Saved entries
↓

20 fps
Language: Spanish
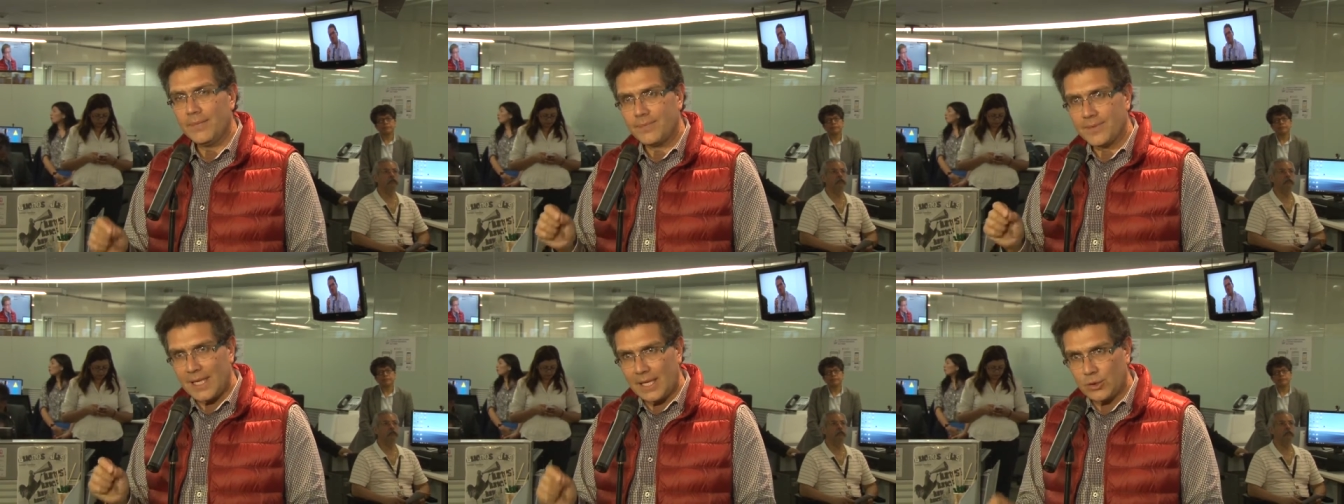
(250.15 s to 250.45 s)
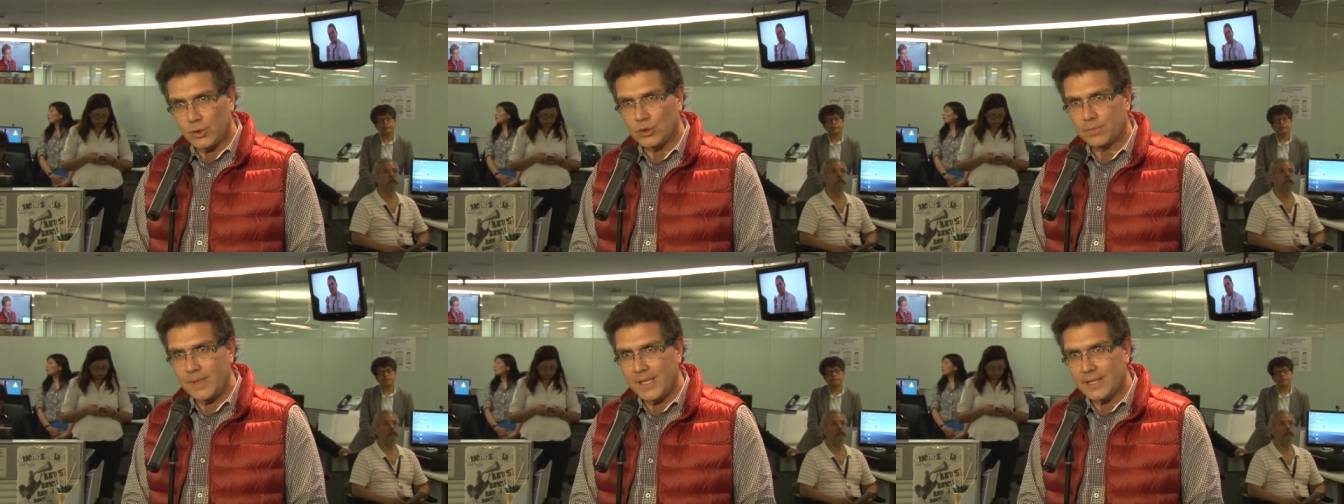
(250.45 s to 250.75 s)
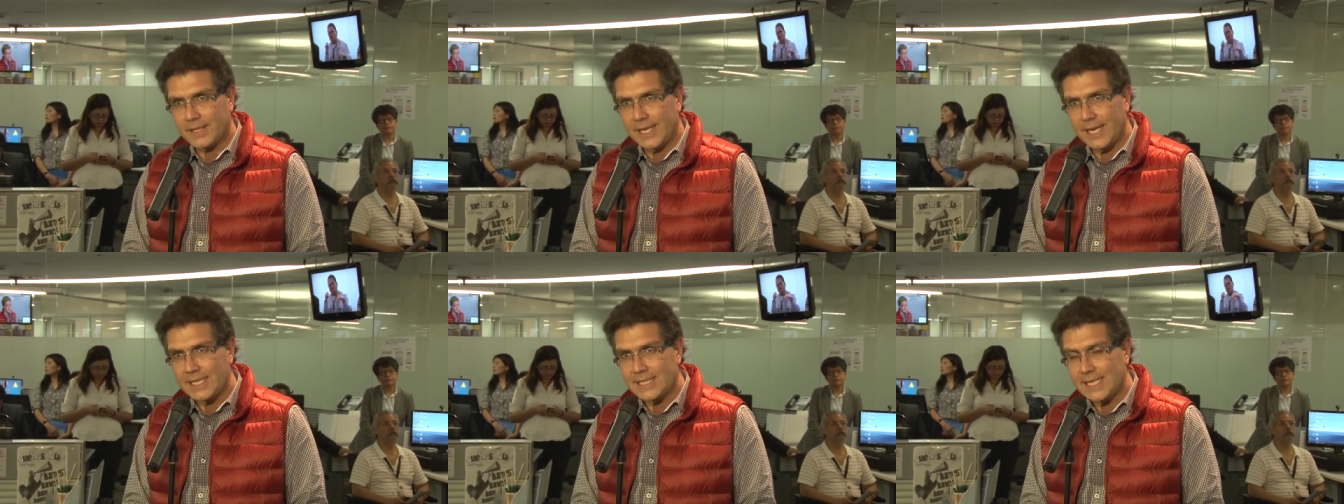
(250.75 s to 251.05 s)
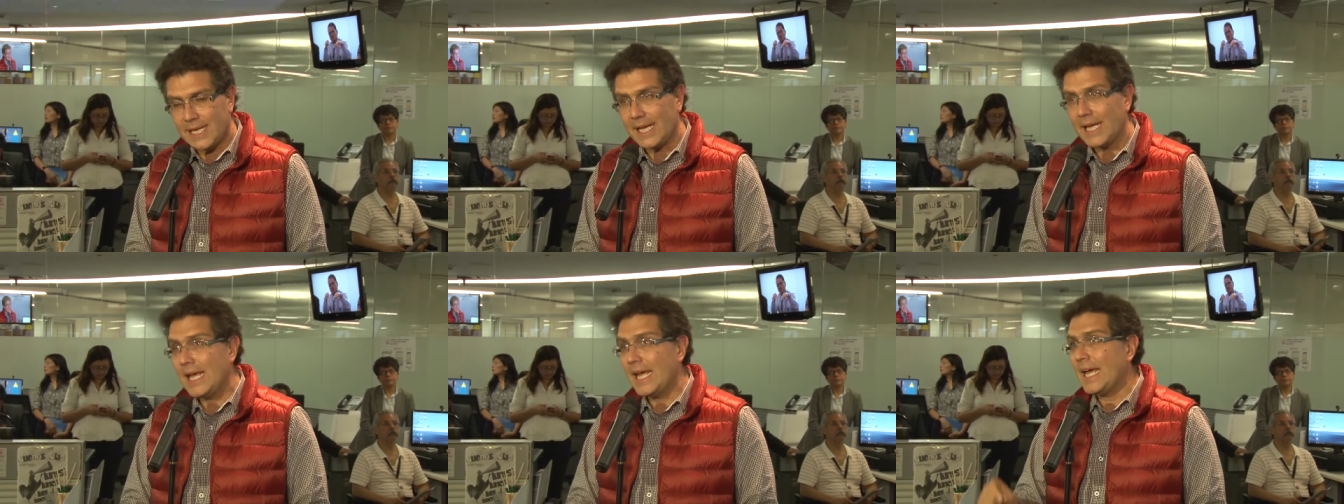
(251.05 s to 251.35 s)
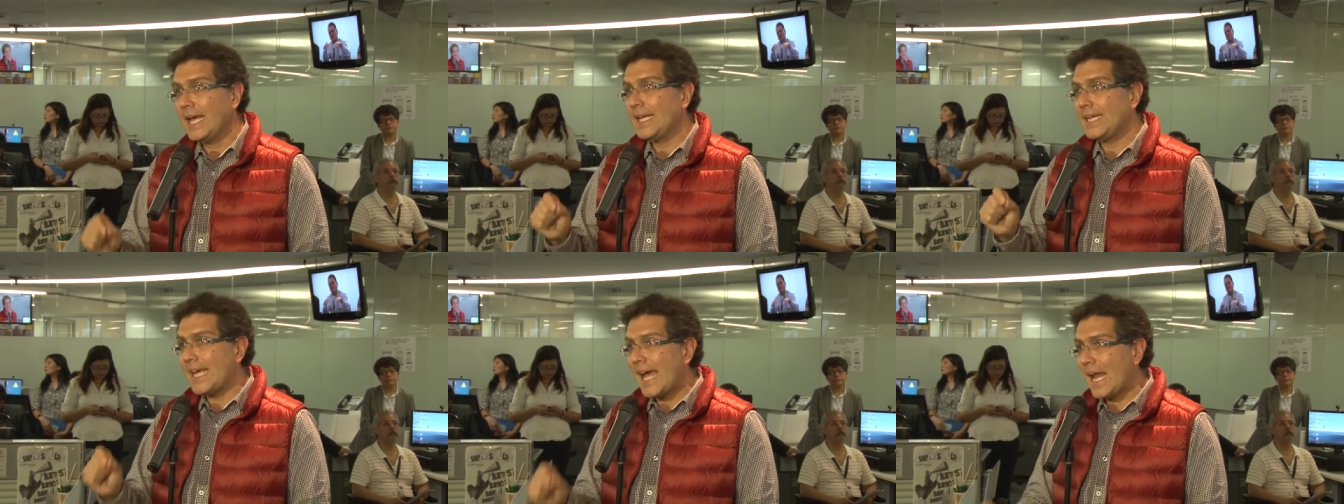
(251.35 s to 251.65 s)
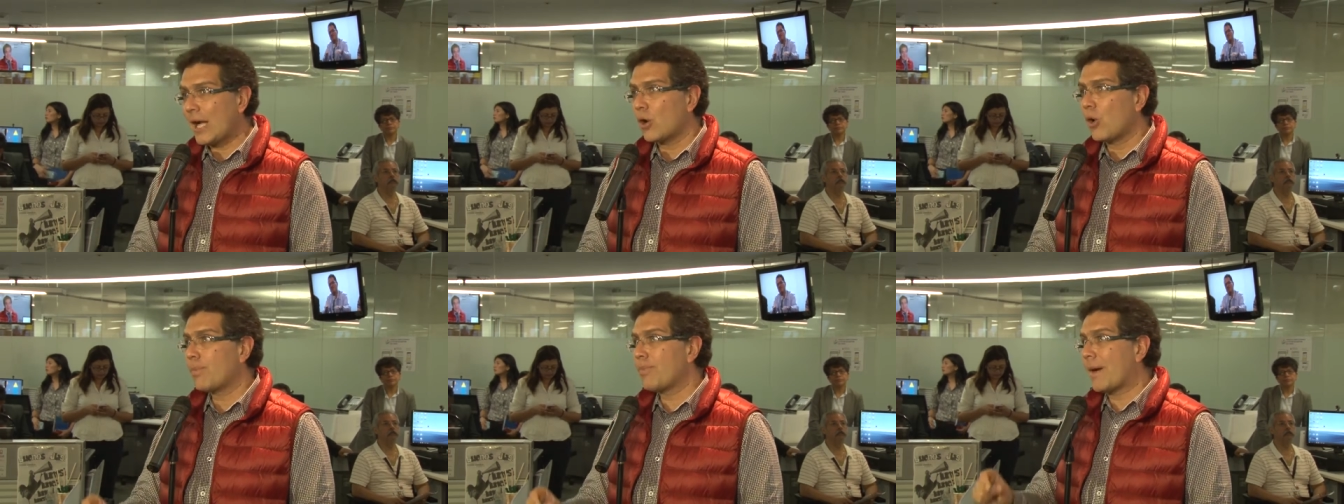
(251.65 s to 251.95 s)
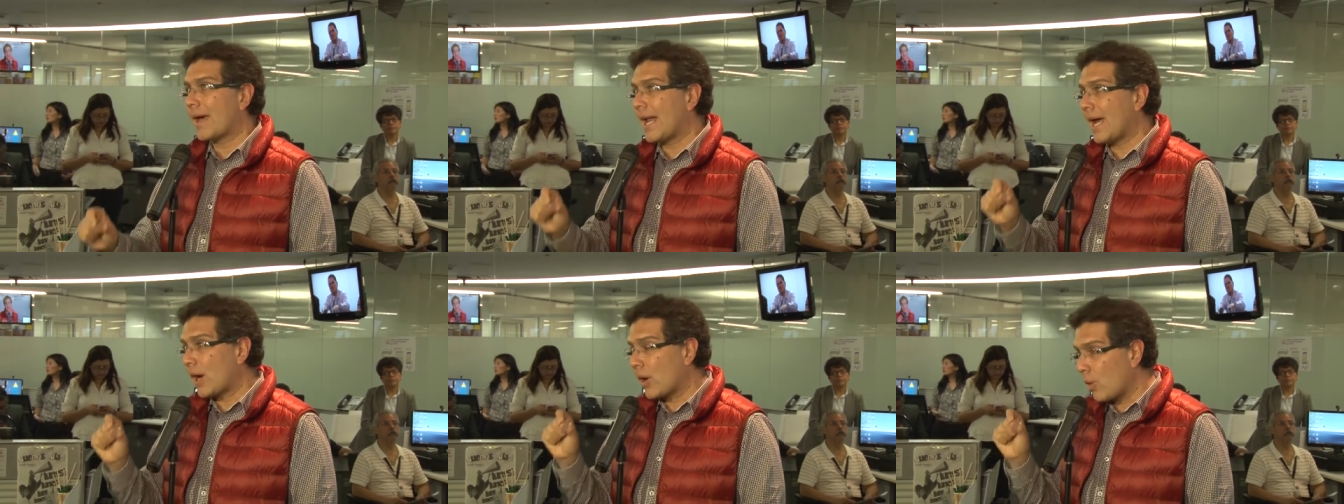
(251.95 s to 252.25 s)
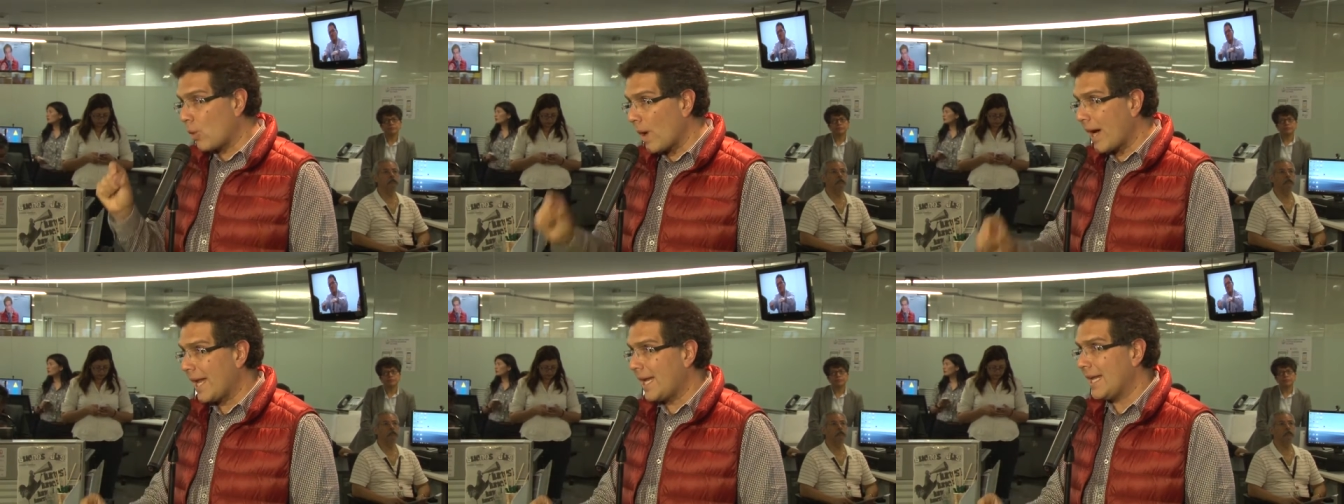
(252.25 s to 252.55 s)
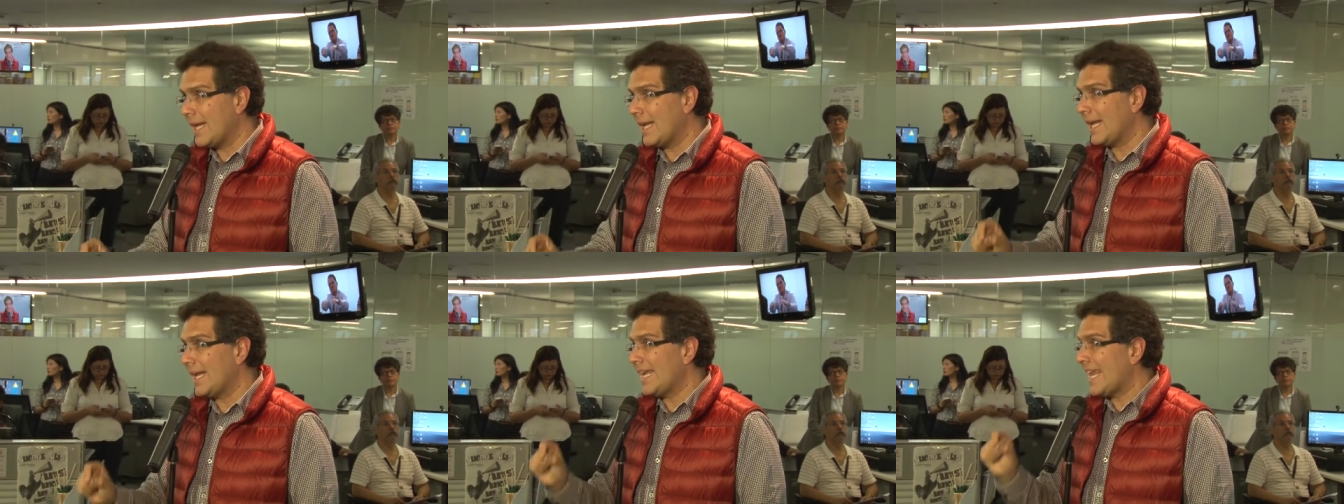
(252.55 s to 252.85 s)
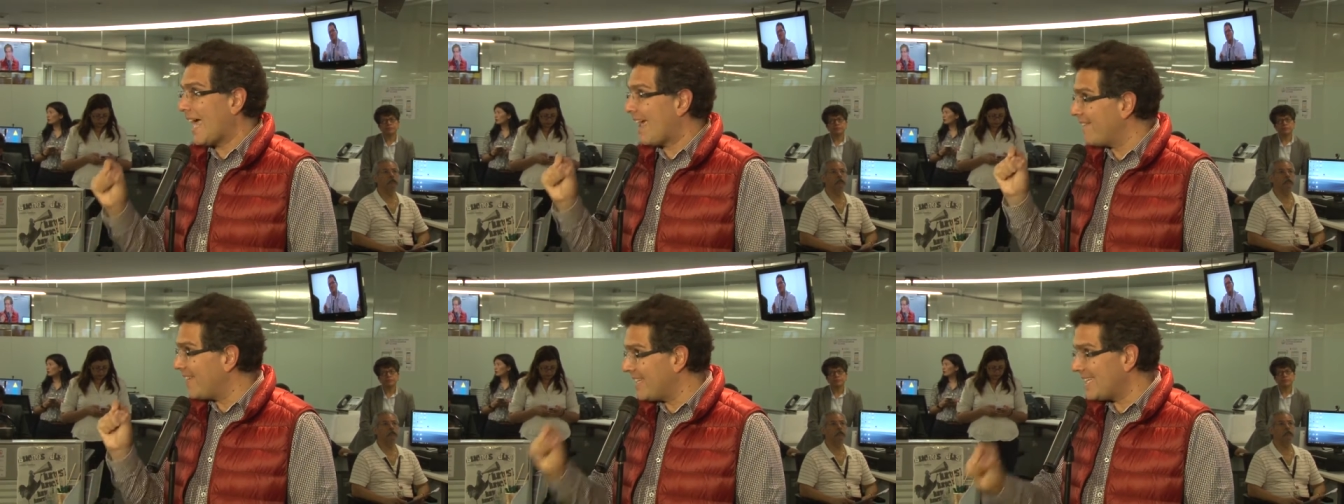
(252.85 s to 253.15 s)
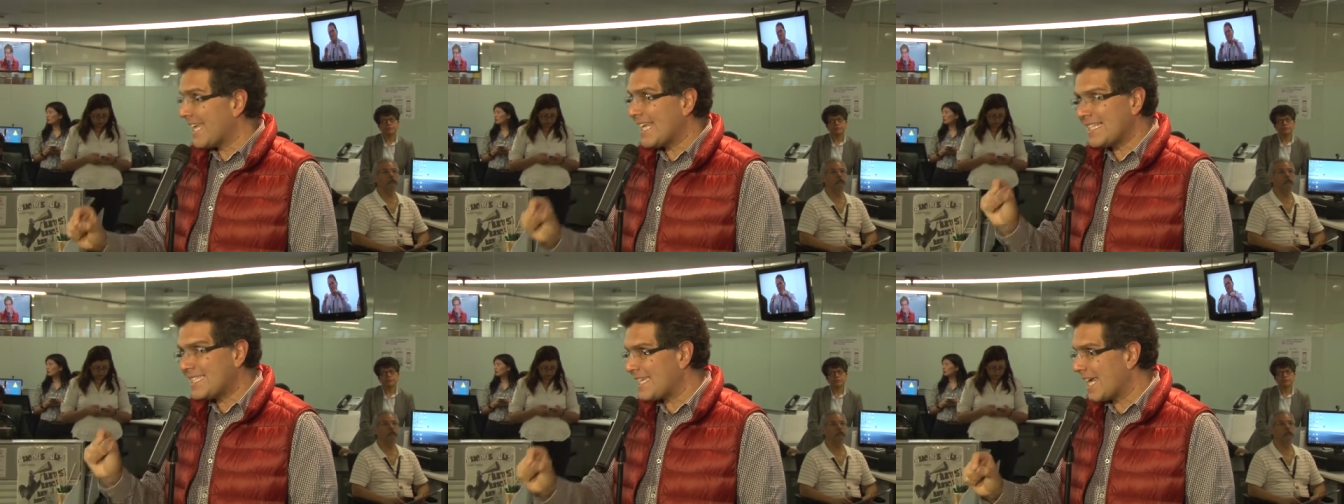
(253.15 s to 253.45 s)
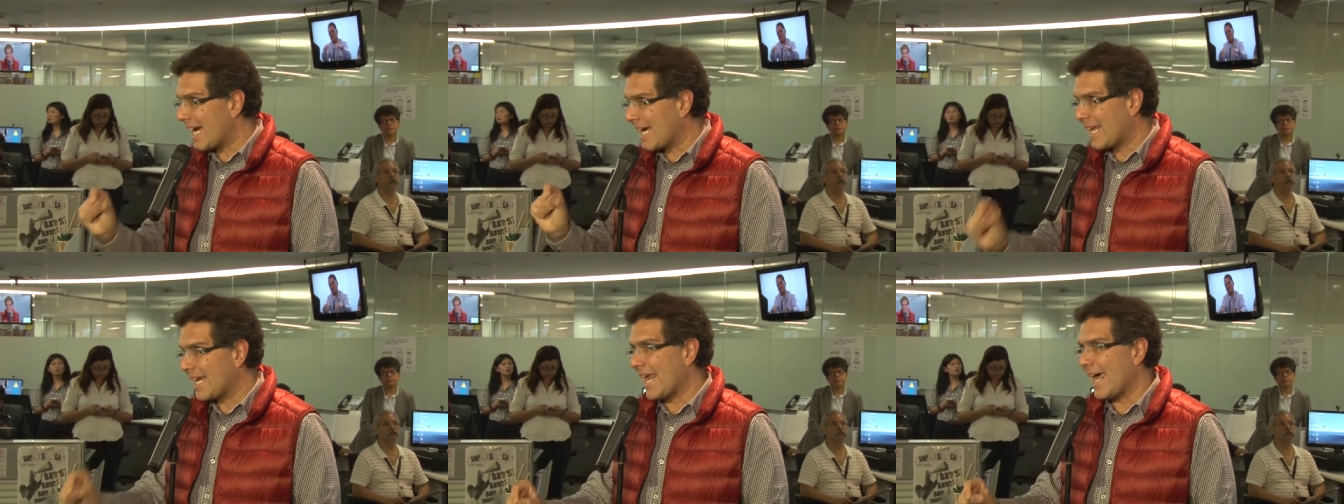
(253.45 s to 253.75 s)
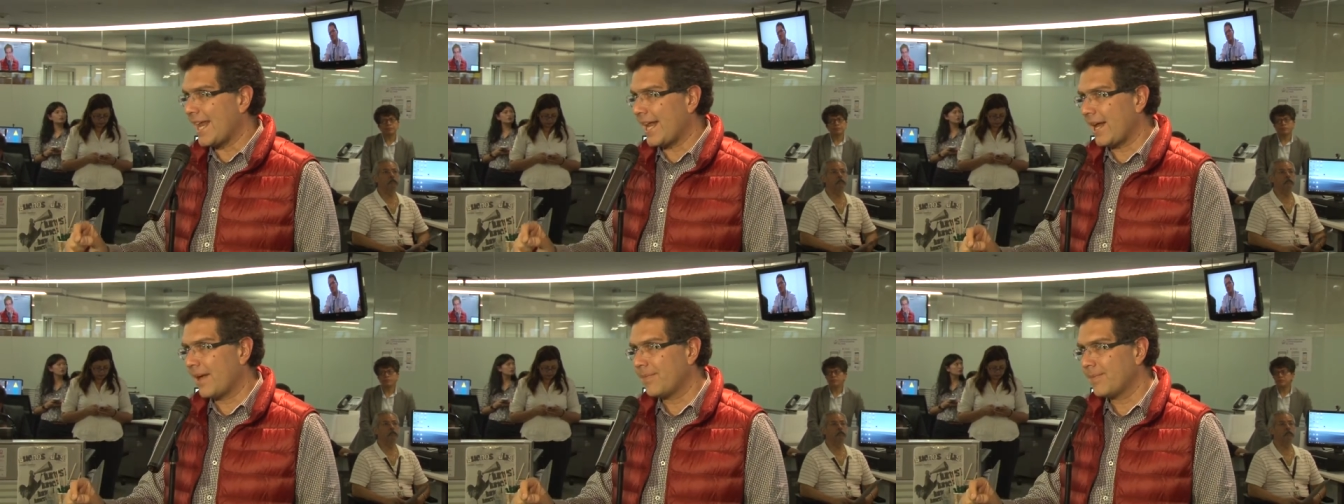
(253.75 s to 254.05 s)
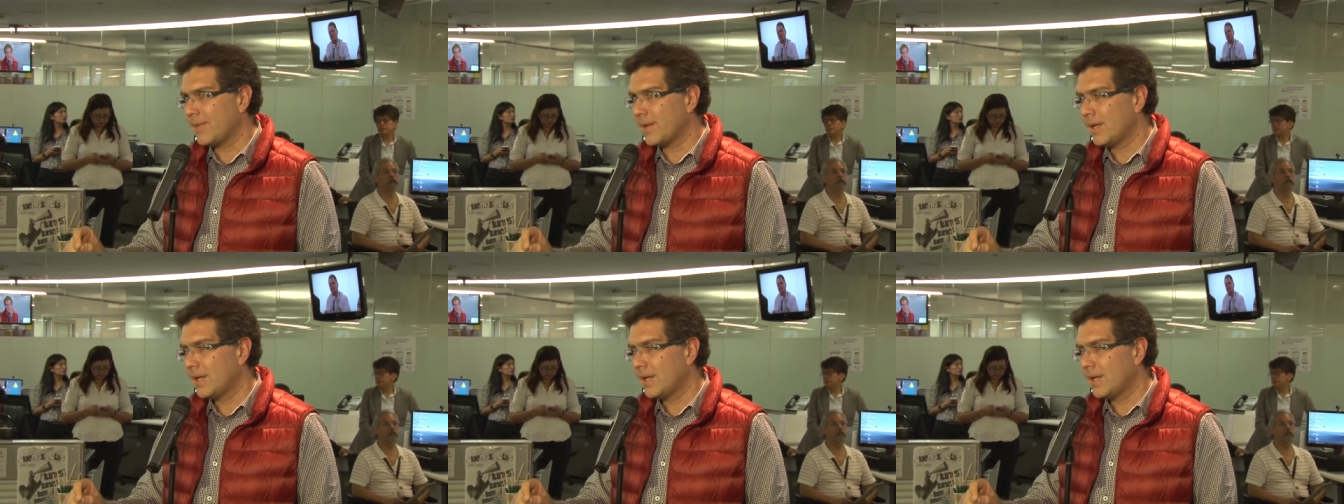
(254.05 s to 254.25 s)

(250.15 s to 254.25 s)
del 2013 y algo para cual la evidencia clara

↑

[How to complete this task]:
Return, exactly as they stand, all of the lines above, but not the pictures.

[Solution to the exercise]:
20 fps
Language: Spanish
(250.15 s to 250.45 s)
(250.45 s to 250.75 s)
(250.75 s to 251.05 s)
(251.05 s to 251.35 s)
(251.35 s to 251.65 s)
(251.65 s to 251.95 s)
(251.95 s to 252.25 s)
(252.25 s to 252.55 s)
(252.55 s to 252.85 s)
(252.85 s to 253.15 s)
(253.15 s to 253.45 s)
(253.45 s to 253.75 s)
(253.75 s to 254.05 s)
(254.05 s to 254.25 s)

(250.15 s to 254.25 s)
del 2013 y algo para cual la evidencia clara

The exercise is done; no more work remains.